Objectives: Assess the efficacy and safety of oral rilzabrutinib in adult and adolescent patients with persistent or chronic ITP.

Design: Rilzabrutinib 400 mg BID is being evaluated in the ongoing LUNA 3 multicenter, double-blind, placebo-controlled phase III study.

Methods and analysis: The primary endpoint is durable platelet response, defined as achieving platelet counts of ⩾50 × 10⁹/L for at least two-thirds of ⩾8 available weekly scheduled platelet measurements during the last 12 weeks (including ⩾2 available measurements within the last 6 weeks) of the 24-week blinded treatment period in the absence of rescue therapy.

Ethics: Ethical guidelines and informed consent are followed.

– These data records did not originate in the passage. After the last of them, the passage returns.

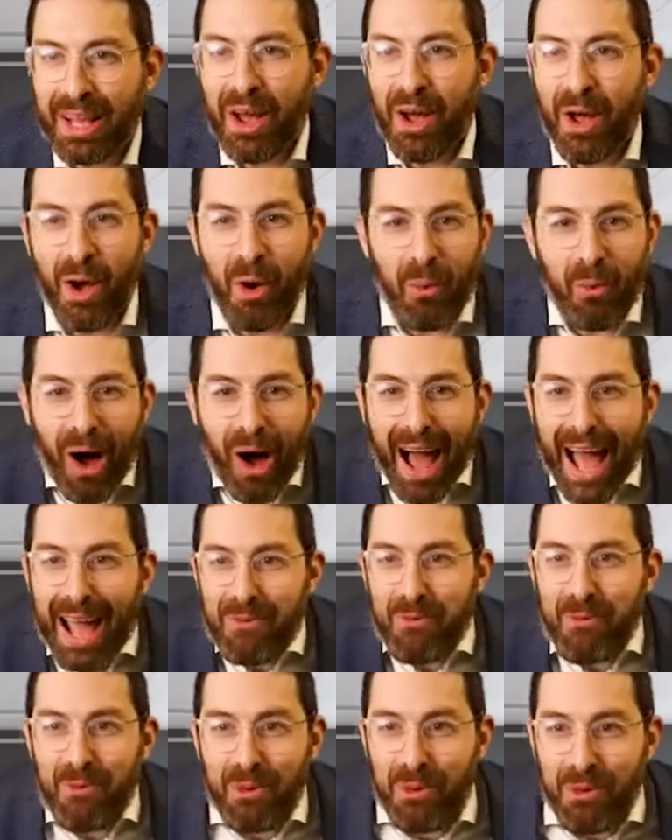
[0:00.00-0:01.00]
Like, why
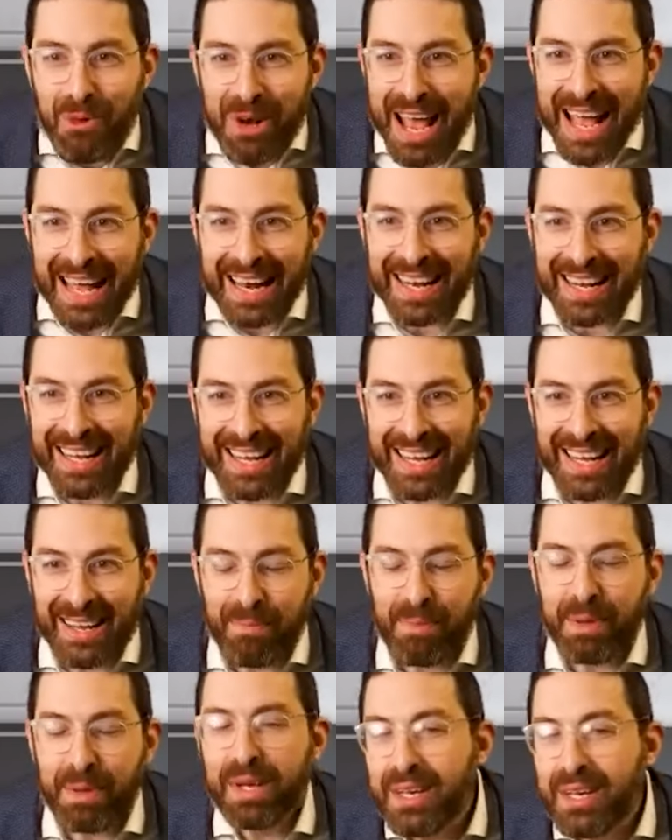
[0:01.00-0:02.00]
ruin it?
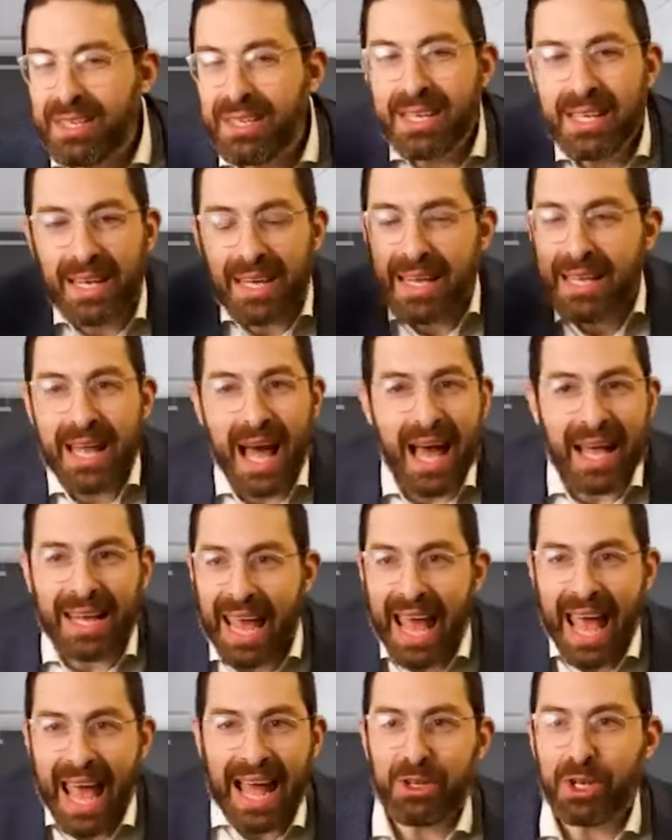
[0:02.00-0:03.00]
because he he's
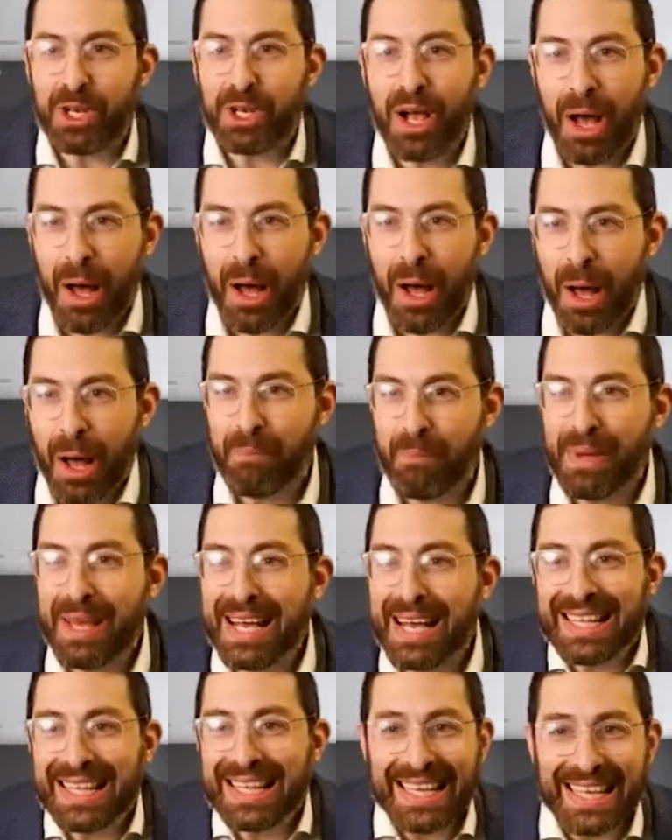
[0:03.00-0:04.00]
not catching up.
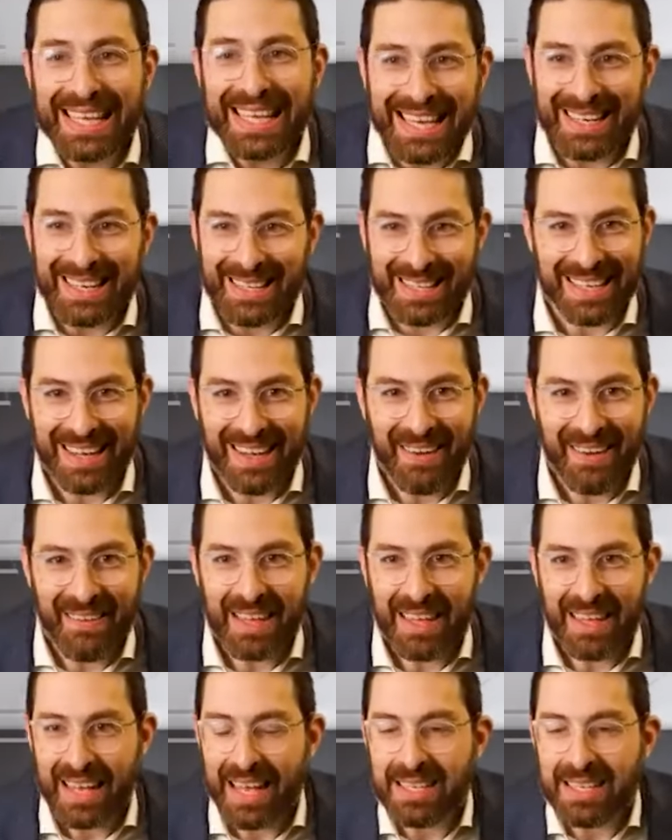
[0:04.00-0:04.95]
Big deal. Right, right.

Discussion: The LUNA 3 trial will further investigate rilzabrutinib's safety and efficacy in adult and adolescent patients, with the primary goal of addressing a major objective in treating patients with ITP: durability of platelet response.

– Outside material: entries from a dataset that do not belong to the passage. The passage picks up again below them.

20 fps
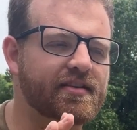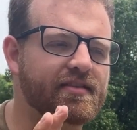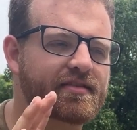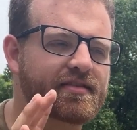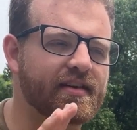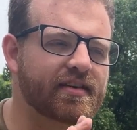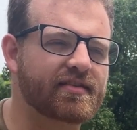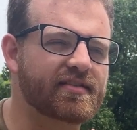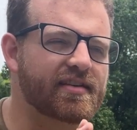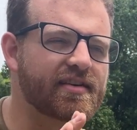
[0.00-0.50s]

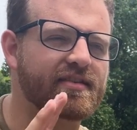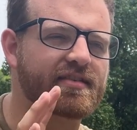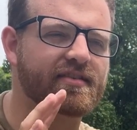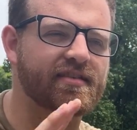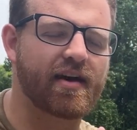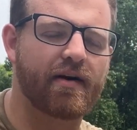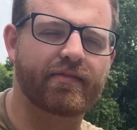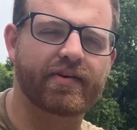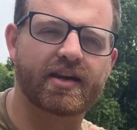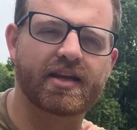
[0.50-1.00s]
60,
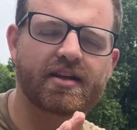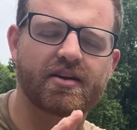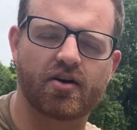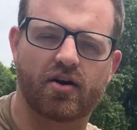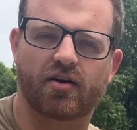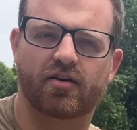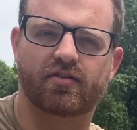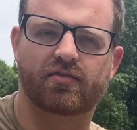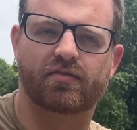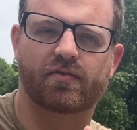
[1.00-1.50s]
70
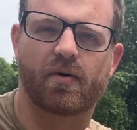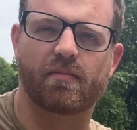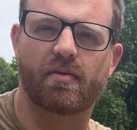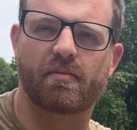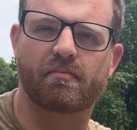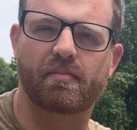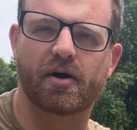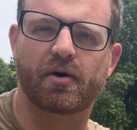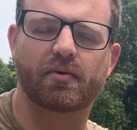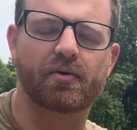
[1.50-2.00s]
yards from the
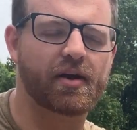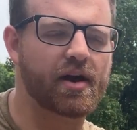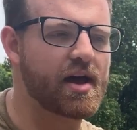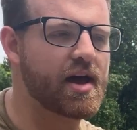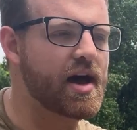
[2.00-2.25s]
boat.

Trail registration: ClinicalTrials.gov NCT04562766: https://clinicaltrials.gov/ct2/show/NCT04562766; EU Clinical Trials Register EudraCT 2020-002063-60: https://www.clinicaltrialsregister.eu/ctr-search/search?query=2020-002063-60.

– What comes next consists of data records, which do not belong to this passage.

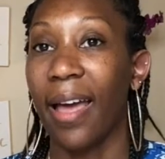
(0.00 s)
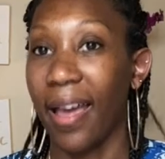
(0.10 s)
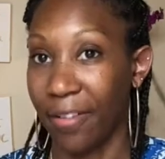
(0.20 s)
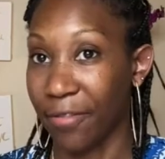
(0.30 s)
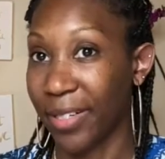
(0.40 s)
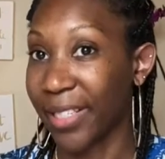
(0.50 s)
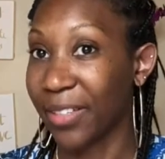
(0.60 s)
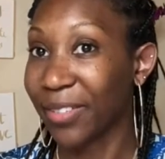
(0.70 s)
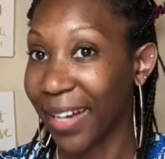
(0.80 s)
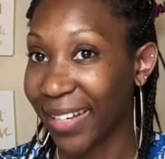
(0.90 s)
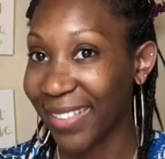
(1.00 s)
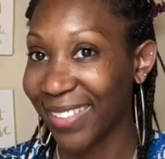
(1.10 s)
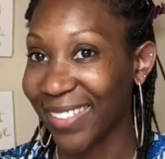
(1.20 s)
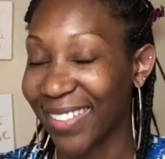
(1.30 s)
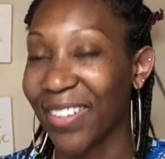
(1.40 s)
every single night
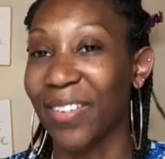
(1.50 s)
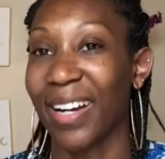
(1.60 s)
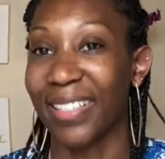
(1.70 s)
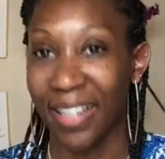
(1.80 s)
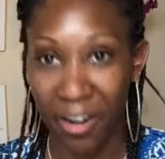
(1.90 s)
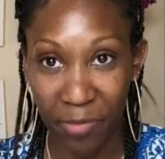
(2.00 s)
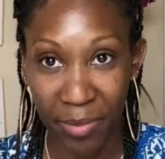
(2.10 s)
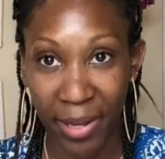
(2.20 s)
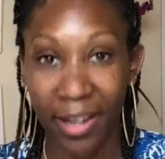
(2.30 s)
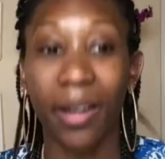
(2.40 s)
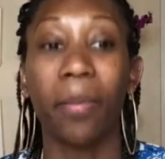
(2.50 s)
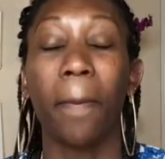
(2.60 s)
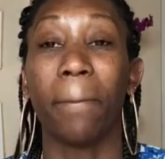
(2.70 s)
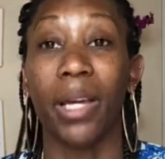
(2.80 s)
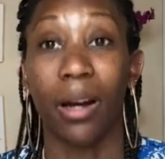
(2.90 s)
when I take off my makeup
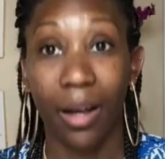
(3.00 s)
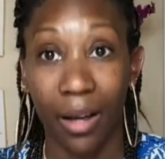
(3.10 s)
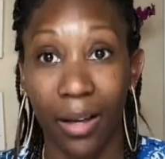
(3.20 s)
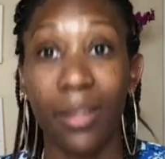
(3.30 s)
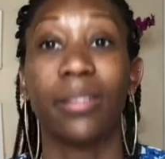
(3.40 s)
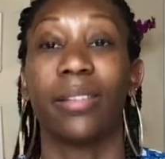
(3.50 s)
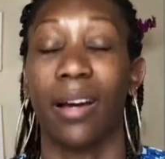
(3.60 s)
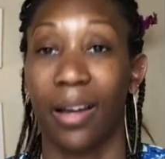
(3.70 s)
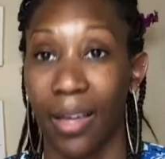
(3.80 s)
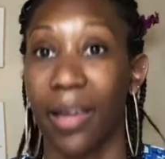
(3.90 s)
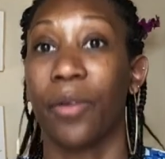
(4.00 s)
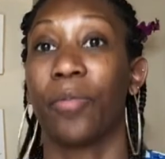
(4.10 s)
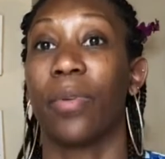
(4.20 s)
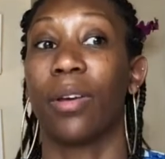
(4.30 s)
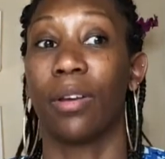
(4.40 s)
because I
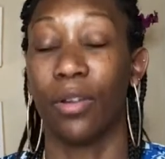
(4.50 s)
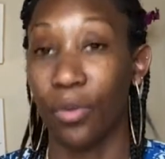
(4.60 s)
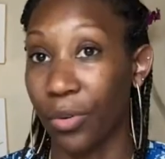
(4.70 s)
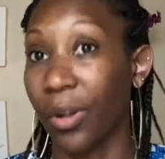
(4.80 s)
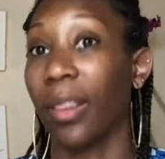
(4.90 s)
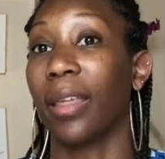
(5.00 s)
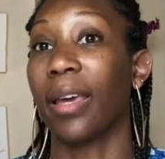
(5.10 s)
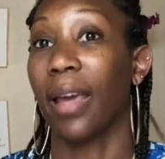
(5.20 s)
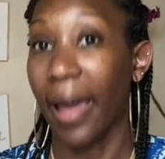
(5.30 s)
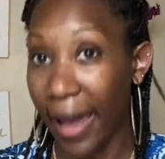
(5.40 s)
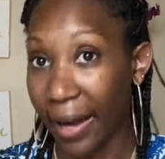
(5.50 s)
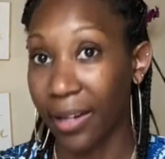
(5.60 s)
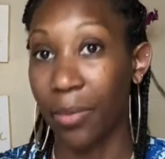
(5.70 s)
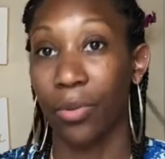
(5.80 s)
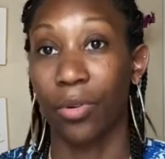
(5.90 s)
am an oily,
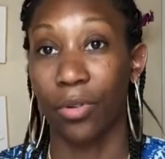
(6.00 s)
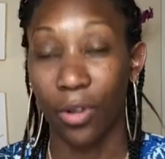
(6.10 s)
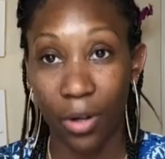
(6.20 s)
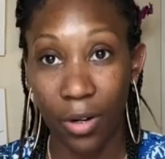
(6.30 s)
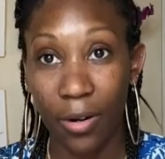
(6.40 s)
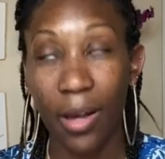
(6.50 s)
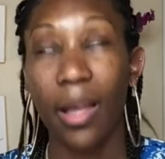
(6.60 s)
acne prone girl.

Keywords: B cells; BTK inhibition; autoimmunity; bleeding; immune thrombocytopenia; platelets; rilzabrutinib.

Figure 1.

Rilzabrutinib mechanism of action in ITP. BTK regulates both B-cell receptor signaling upon antigen binding in B lymphocytes and FcγR signaling through binding of immune complexes in macrophages. By concerted action of the LYN and SYK tyrosine kinases, the PI3K/AKT signaling pathway is activated, leading to the generation of PIP3, which, in turn, results in the recruitment and activation of BTK. Through its noncovalent/reversible covalent binding sites, rilzabrutinib inhibits BTK and blocks its downstream effects. AKT, Ak strain transforming kinase; serine-threonine kinase; BTK, Bruton tyrosine kinase; FcγR, Fc gamma receptor; ITP, immune thrombocytopenia; PI3K, phosphatidylinositol-3 kinase; PIP3, phosphatidylinositol-3,4,5-triphosphate kinase.

Figure 2.

LUNA 3 recruiting countries.

Figure 3.

Study schema flow chart. LUNA 3 is registered as NCT04562766 and EudraCT 2020-002063-60. *Week 25 is the last visit of the blinded treatment period and the start of the open-label period. ^†Following long-term extension completion, patients will undergo the last day of study drug and end of study assessments. BID, twice daily; CS, corticosteroids; EU, European Union; ITP, immune thrombocytopenia; TPO-RA, thrombopoietin receptor agonist.

Figure 4.

Decision flow for assessing response at week 13. After enrollment, patients will start a blinded treatment period for up to 24 weeks (rilzabrutinib or placebo treatment) followed by an open-label period of 28 weeks (where all patients receive rilzabrutinib), and then a 4-week safety follow-up period or long-term extension. Patients who do not complete the initial 12 weeks of treatment are not eligible to proceed to the open-label period. At the end of 12 weeks of treatment, participants will be assessed for platelet response (⩾50 × 10⁹/L or between ⩾30 × 10⁹/L and <50 × 10⁹/L and at least doubled from baseline at any time) and the presence or absence of rescue medication in the 4 weeks before elevated platelet counts meeting the platelet response criteria. Responders with no rescue medication use after week 8 will continue to be evaluated for eligibility to proceed to the blinded treatment period for a total of 24 weeks before entering the open-label period. Non-responders or those who did receive rescue medication after week 8 may discontinue the study or enter the 28-week open-label period at the end of week 12 and receive rilzabrutinib 400 mg BID.